In einem Bußgeldverfahren gelangte das OLG Stuttgart in seinem Beschluss vom 04.05.2016 – 4 Ss 543/15 – zu einem etwas differenzierterem Ergebnis, indem eine Verwertung von Dash-Cam-Aufnahmen nicht zwingend ausgeschlossen wird. Aus dem Verstoß eines am Verkehrsdelikt selbst nicht beteiligten Verkehrsteilnehmers gegen das datenschutzrechtliche Verbot gemäß § 6b BDSG beim Betrieb einer Dash-Cam (On-Board-Kamera), nach dem die Beobachtung öffentlich zugänglicher Räume mit optisch-elektronischen Einrichtungen nur in engen Grenzen zulässig ist, folgt nach Auffassung des OLG Stuttgart nämlich nicht zwingend ein Beweisverwertungsverbot des so gewonnenen Materials im Bußgeldverfahren. Dies sei vielmehr im Einzelfall insbesondere nach dem Gewicht des Eingriffs sowie der Bedeutung der betroffenen Rechtsgüter unter Abwägung der widerstreitenden Interessen zu entscheiden.

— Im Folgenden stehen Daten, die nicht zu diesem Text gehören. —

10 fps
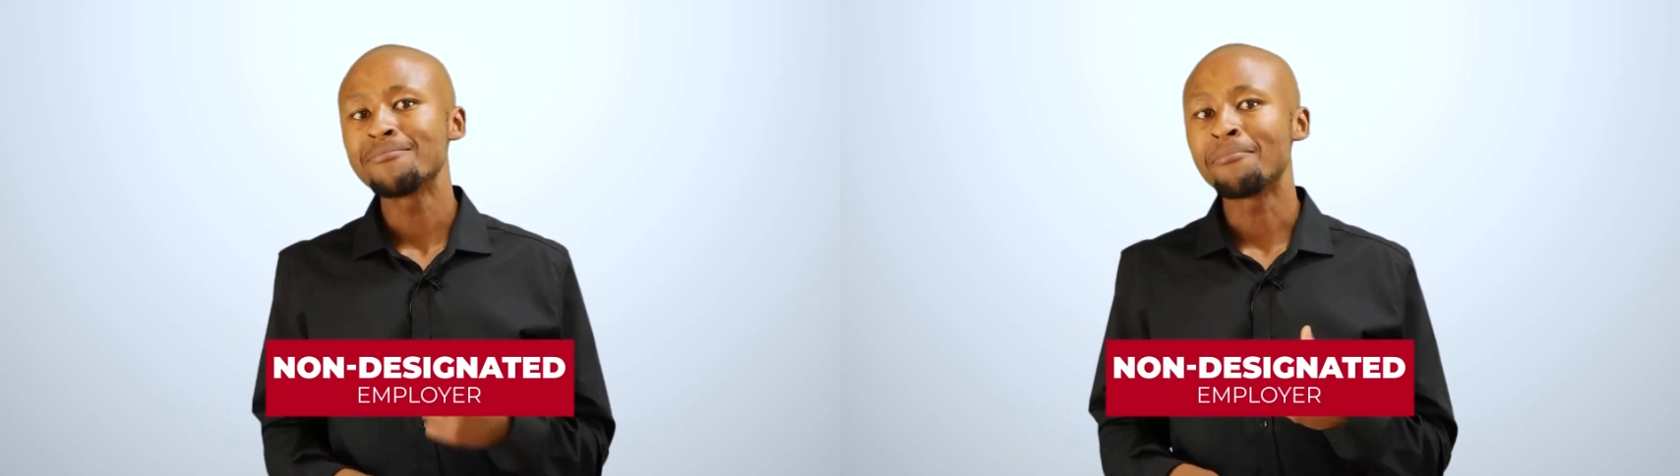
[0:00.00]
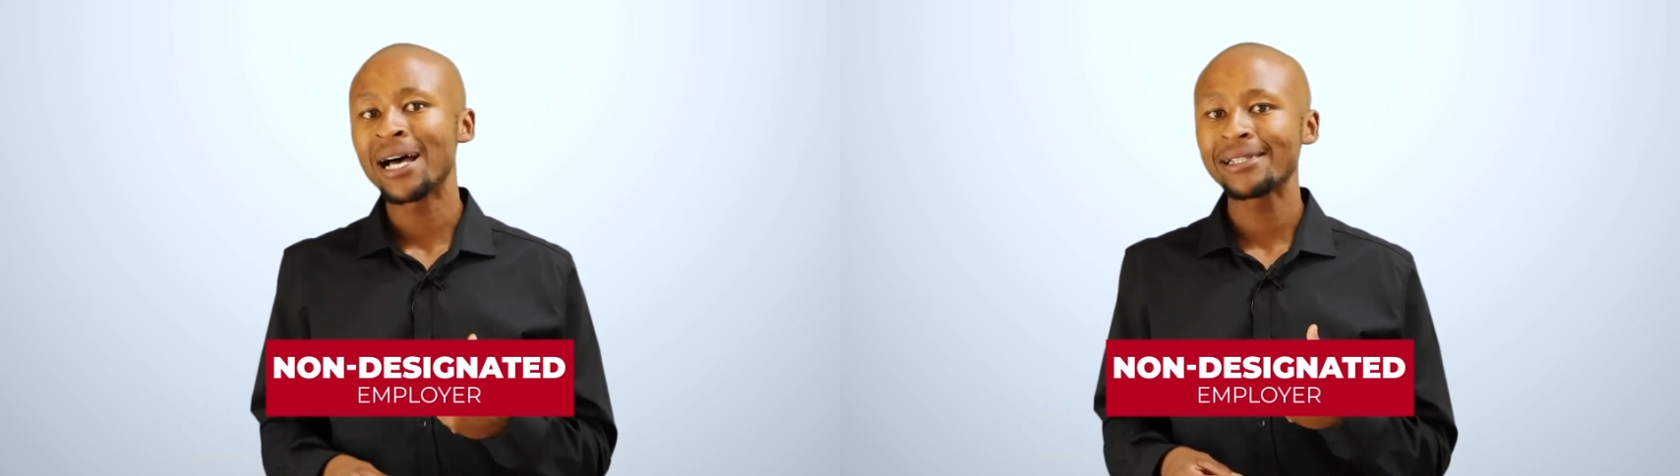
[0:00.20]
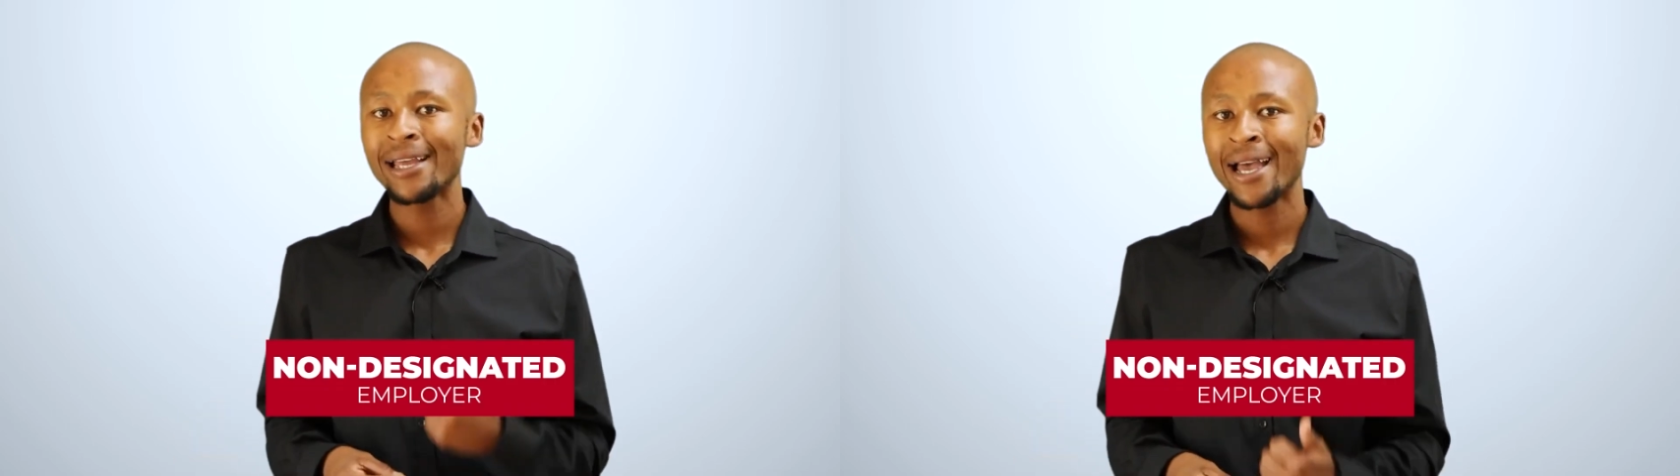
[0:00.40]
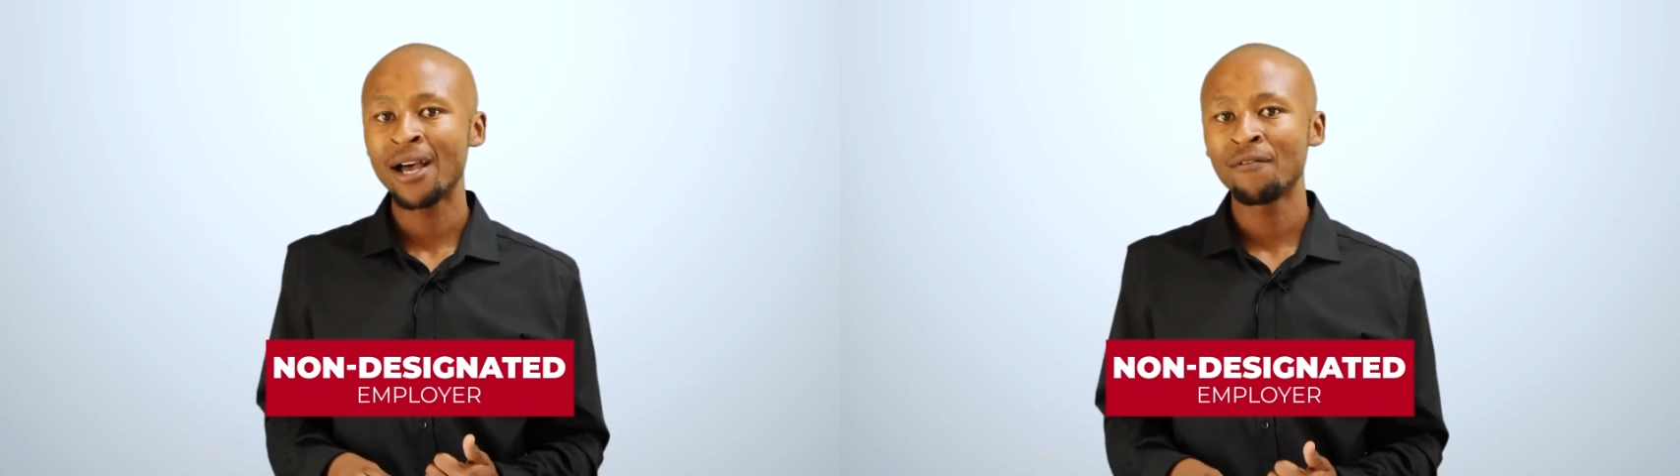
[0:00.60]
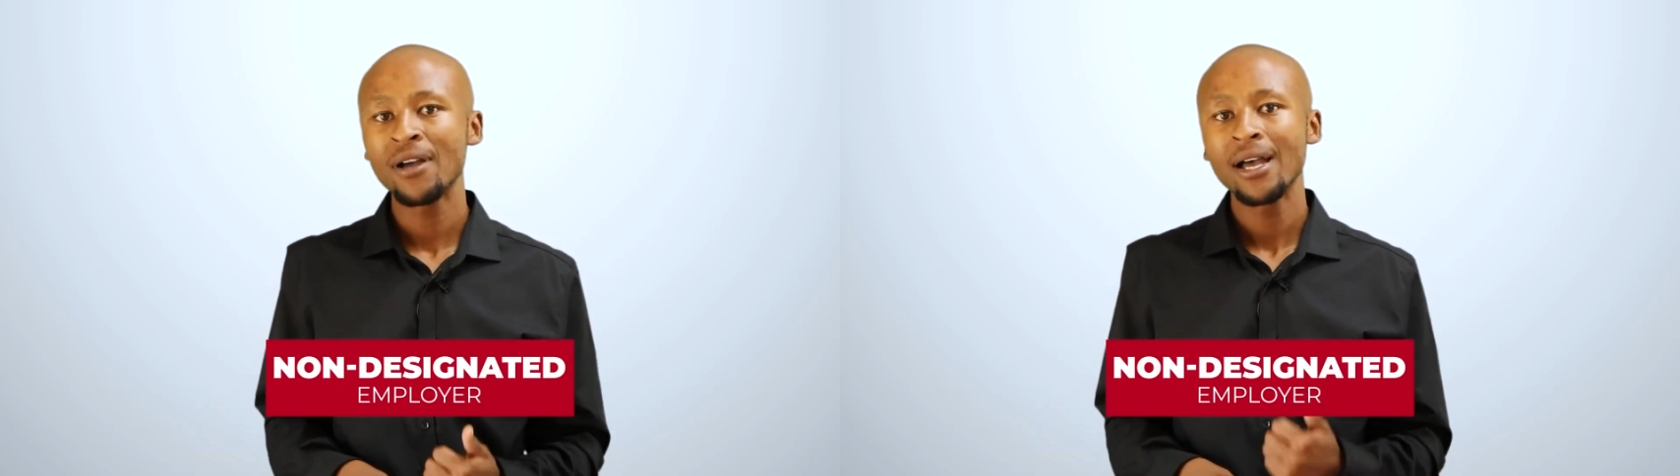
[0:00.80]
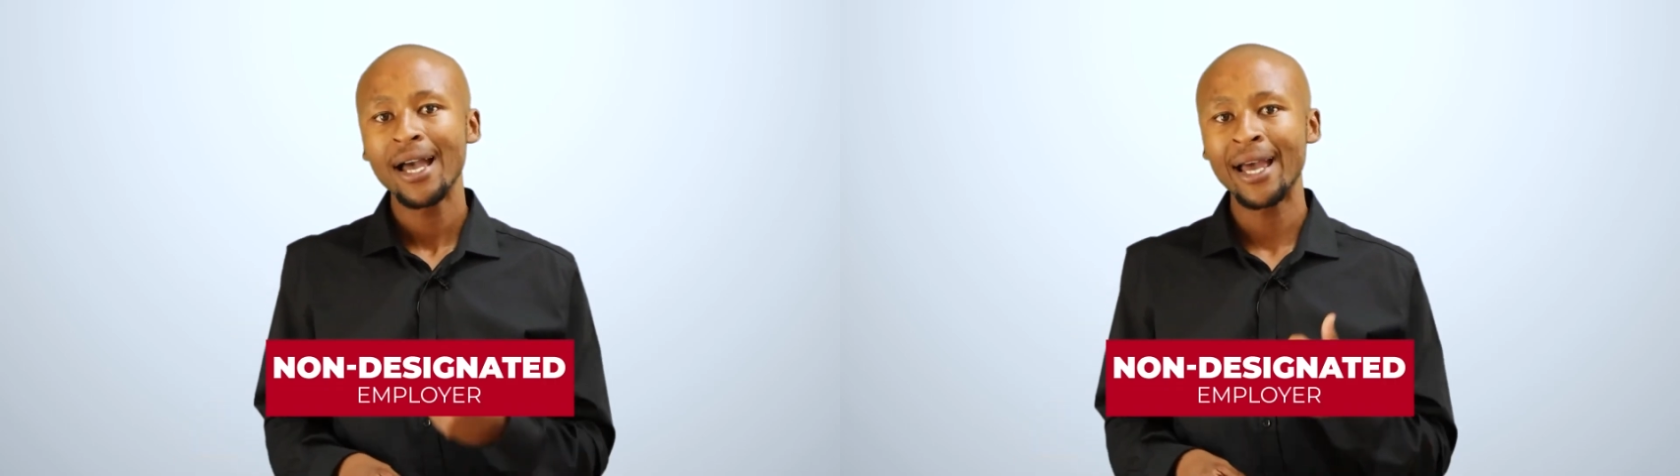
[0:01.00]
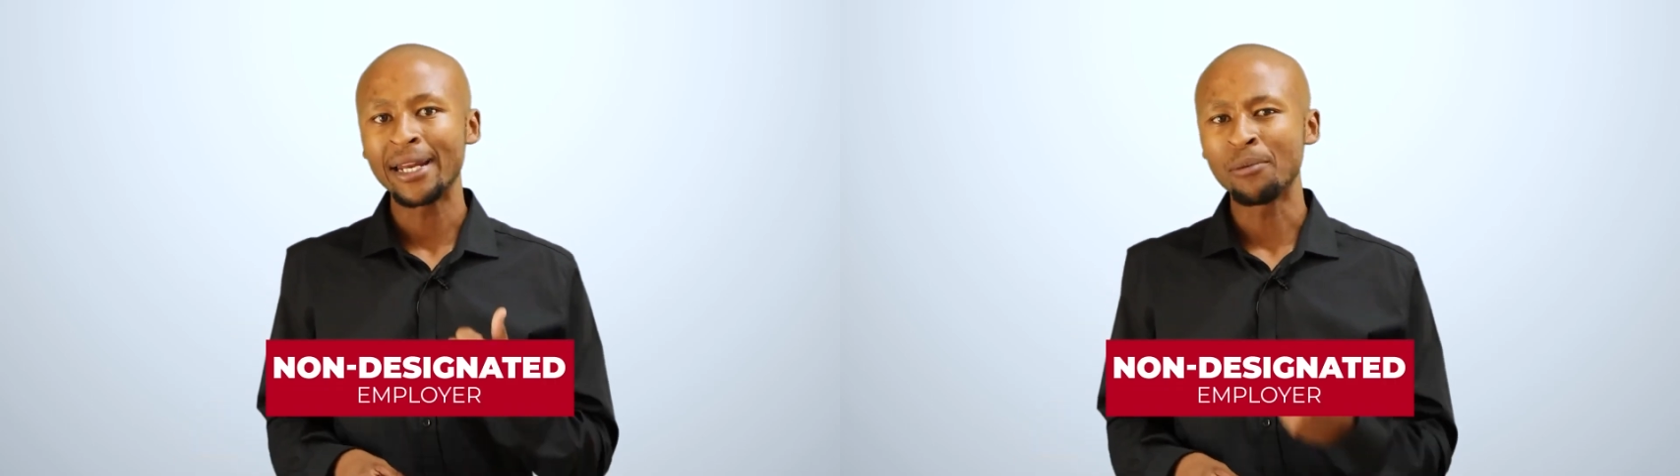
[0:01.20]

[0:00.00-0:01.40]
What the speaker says: must have an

Das LG Frankenthal, Urteil vom 30.12.2015 – 4 O 358/15 – hat nun trotz angenommener Verletzung des Datenschutz- und des Persönlichkeitsrechts durch solche Dash-Cam-Aufnahmen deren Verwertung im Zivilprozess im Einzelfall durchaus als zulässig angesehen, um nicht «sehenden Auges» ein nicht der materiellen Rechtslage und der materiellen Gerechtigkeit entsprechendes Urteil zu sprechen. Sollte sich die hier abzeichnende Tendenz bestätigen, wird man zukünftig davon ausgehen können, dass sowohl in Bußgeldverfahren wie auch im Zivilprozess die Aufzeichnungen von solchen Dash-Cams durchaus als geeignete Beweismittel in Betracht kommen.